#### Supplied entries:

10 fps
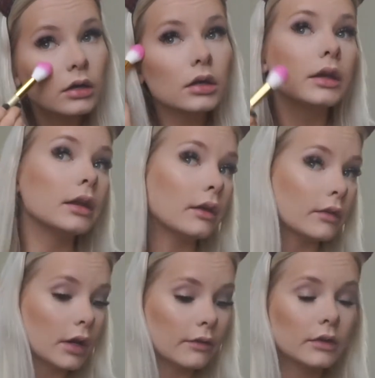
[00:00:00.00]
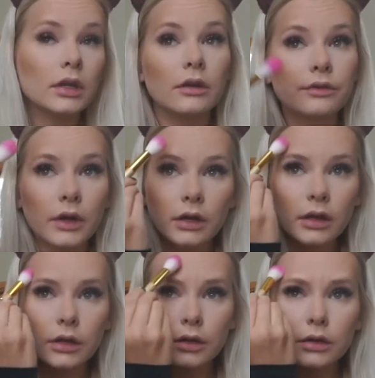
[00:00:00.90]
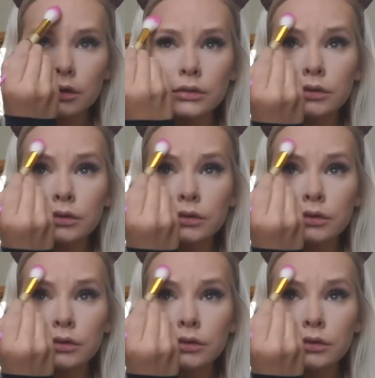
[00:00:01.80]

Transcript: You can never have enough highlighter.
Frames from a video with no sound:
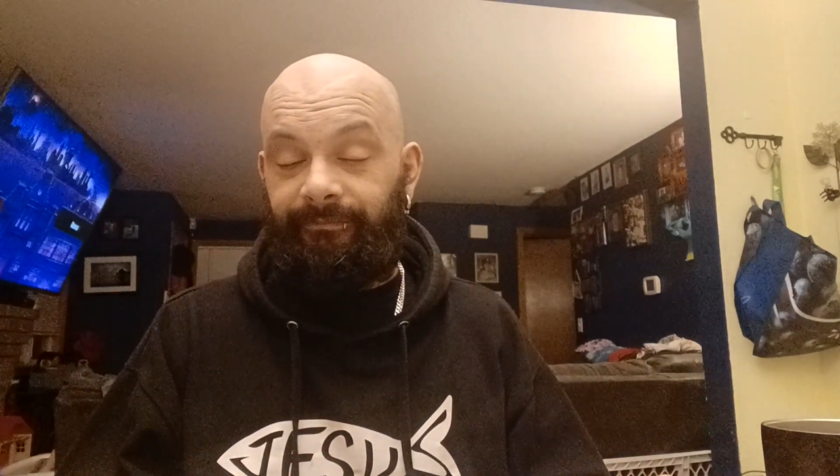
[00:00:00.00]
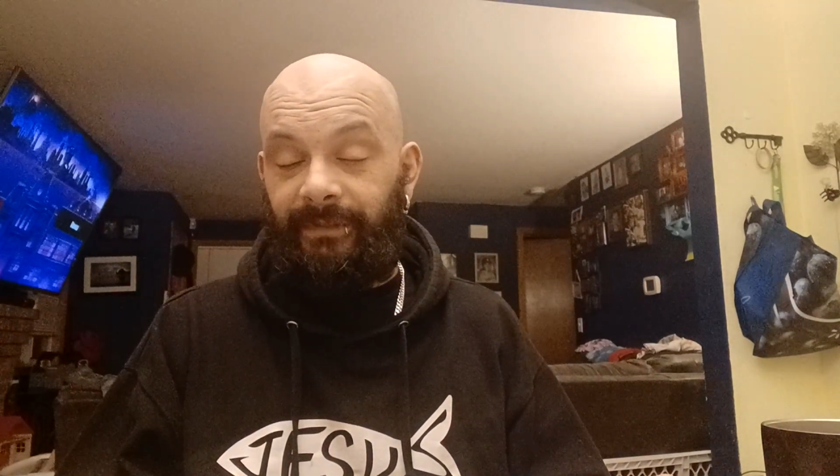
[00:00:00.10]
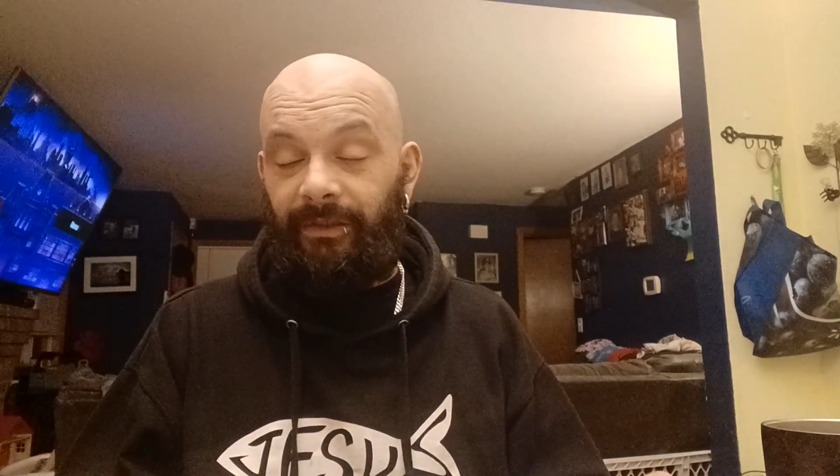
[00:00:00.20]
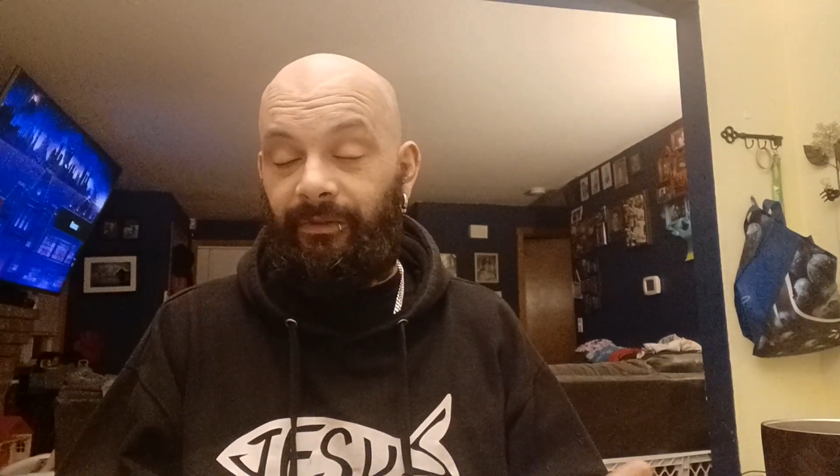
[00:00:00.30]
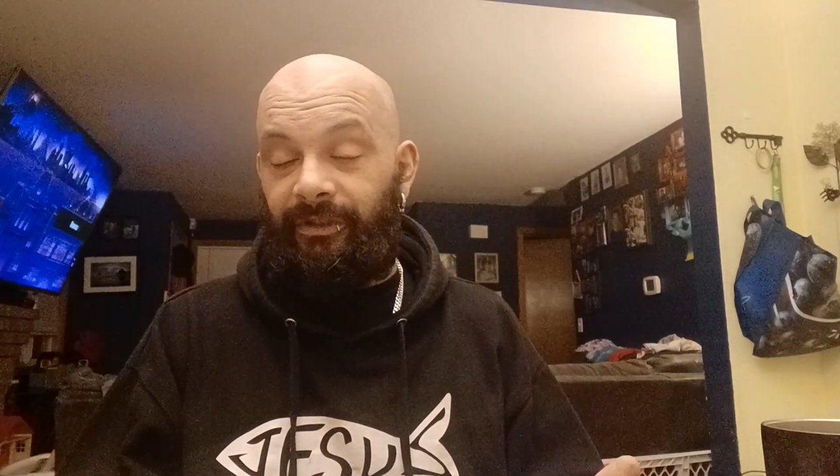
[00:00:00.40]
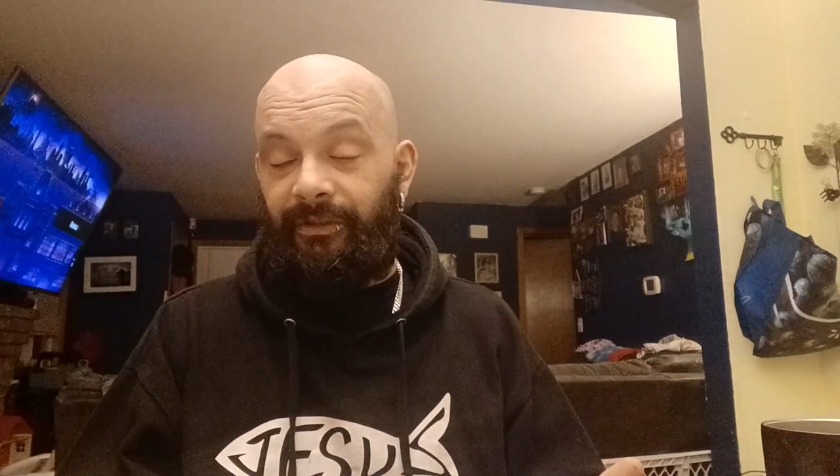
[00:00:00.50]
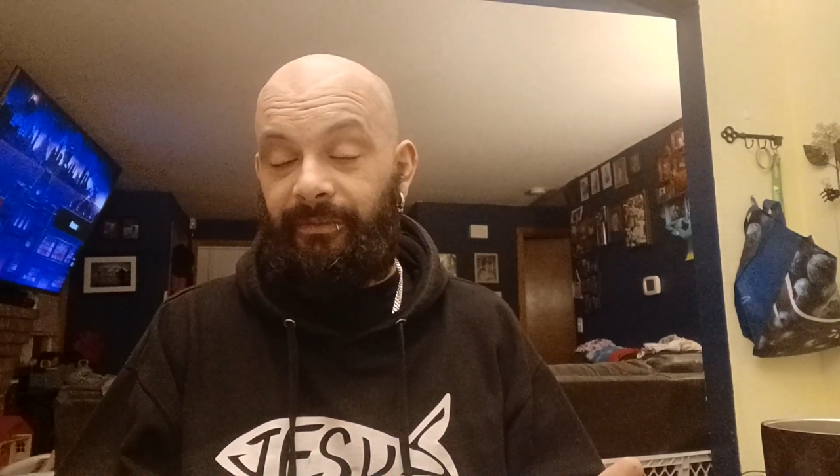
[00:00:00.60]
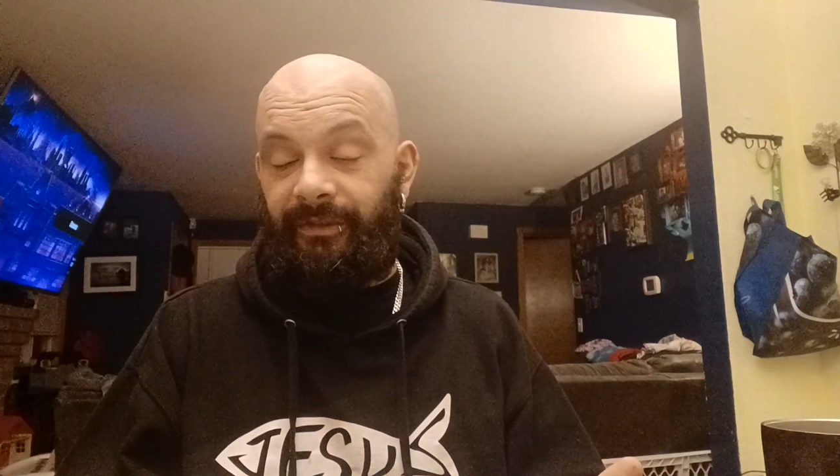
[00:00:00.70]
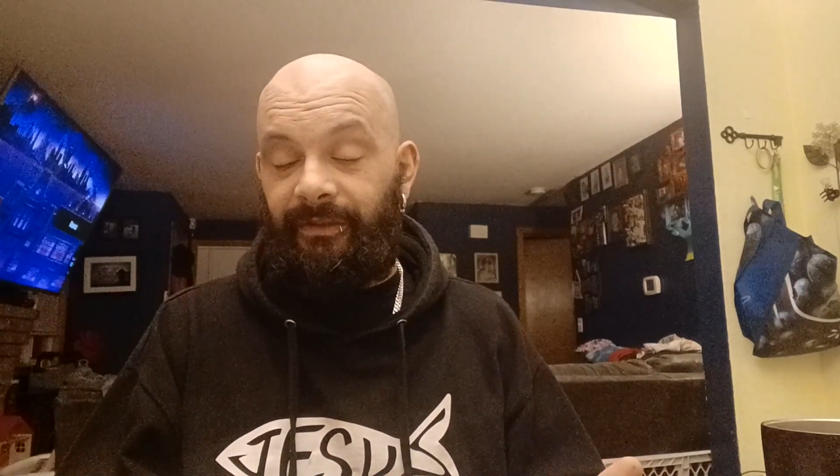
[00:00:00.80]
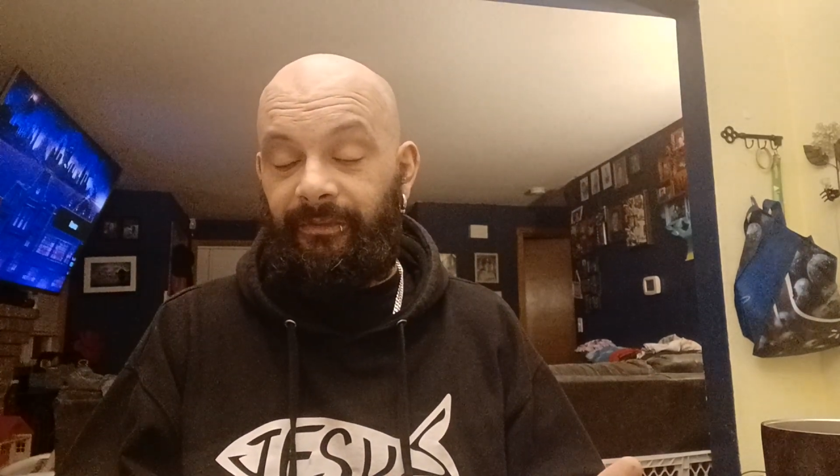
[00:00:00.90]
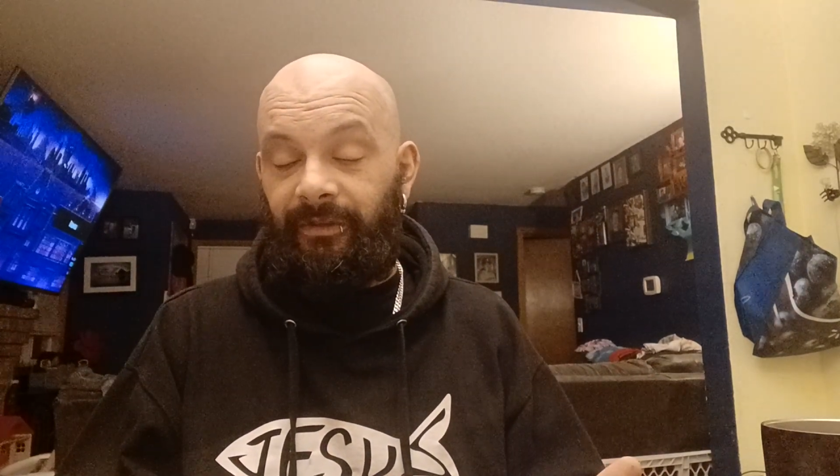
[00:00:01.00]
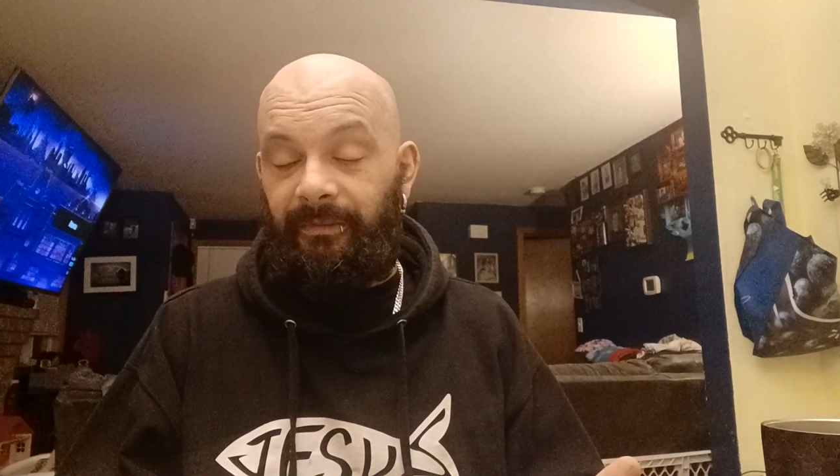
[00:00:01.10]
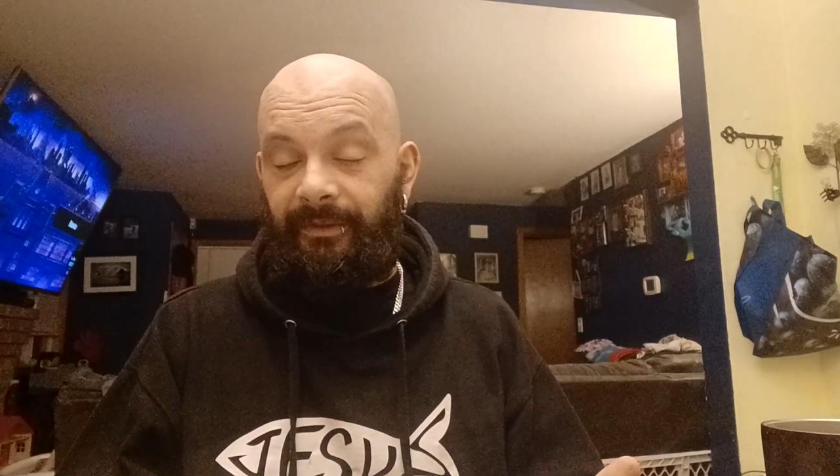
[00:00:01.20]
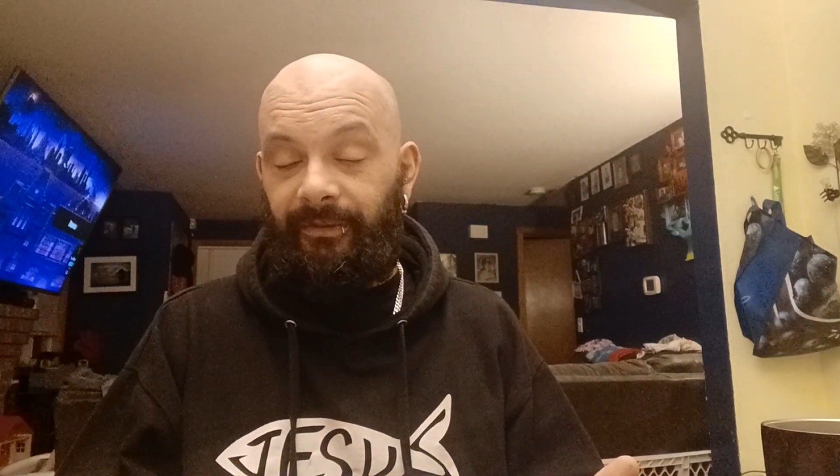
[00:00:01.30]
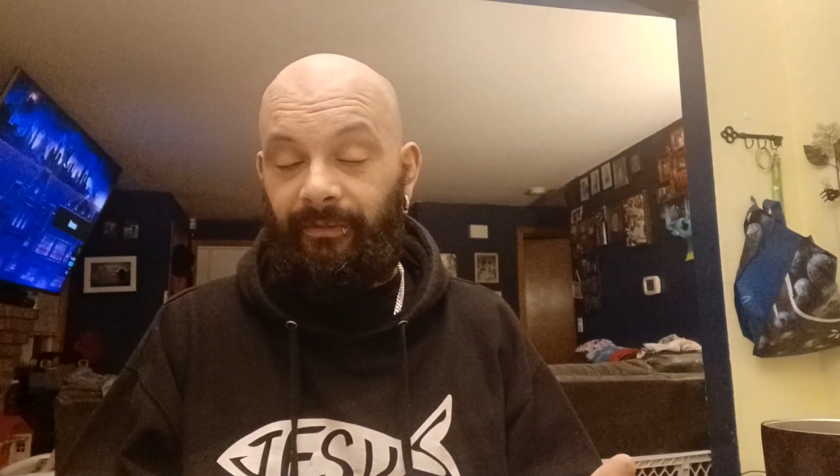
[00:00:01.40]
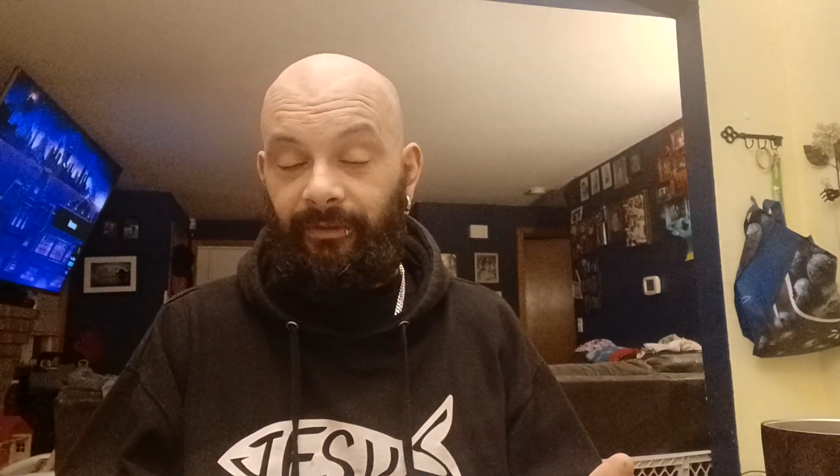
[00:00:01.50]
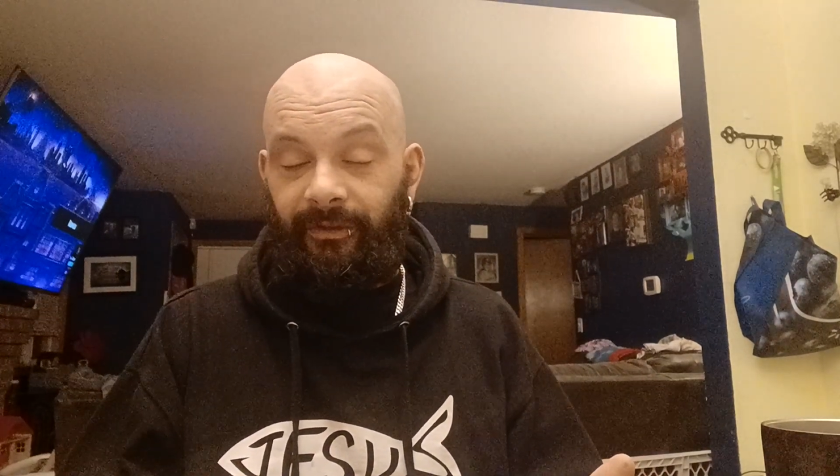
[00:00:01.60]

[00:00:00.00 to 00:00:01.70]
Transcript: That would just be something to behold,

#### The problem:
Please leave the images out and retype the rest of the material exactly.

#### Response:
10 fps
[00:00:00.00]
[00:00:00.90]
[00:00:01.80]

Transcript: You can never have enough highlighter.
Frames from a video with no sound:
[00:00:00.00]
[00:00:00.10]
[00:00:00.20]
[00:00:00.30]
[00:00:00.40]
[00:00:00.50]
[00:00:00.60]
[00:00:00.70]
[00:00:00.80]
[00:00:00.90]
[00:00:01.00]
[00:00:01.10]
[00:00:01.20]
[00:00:01.30]
[00:00:01.40]
[00:00:01.50]
[00:00:01.60]

[00:00:00.00 to 00:00:01.70]
Transcript: That would just be something to behold,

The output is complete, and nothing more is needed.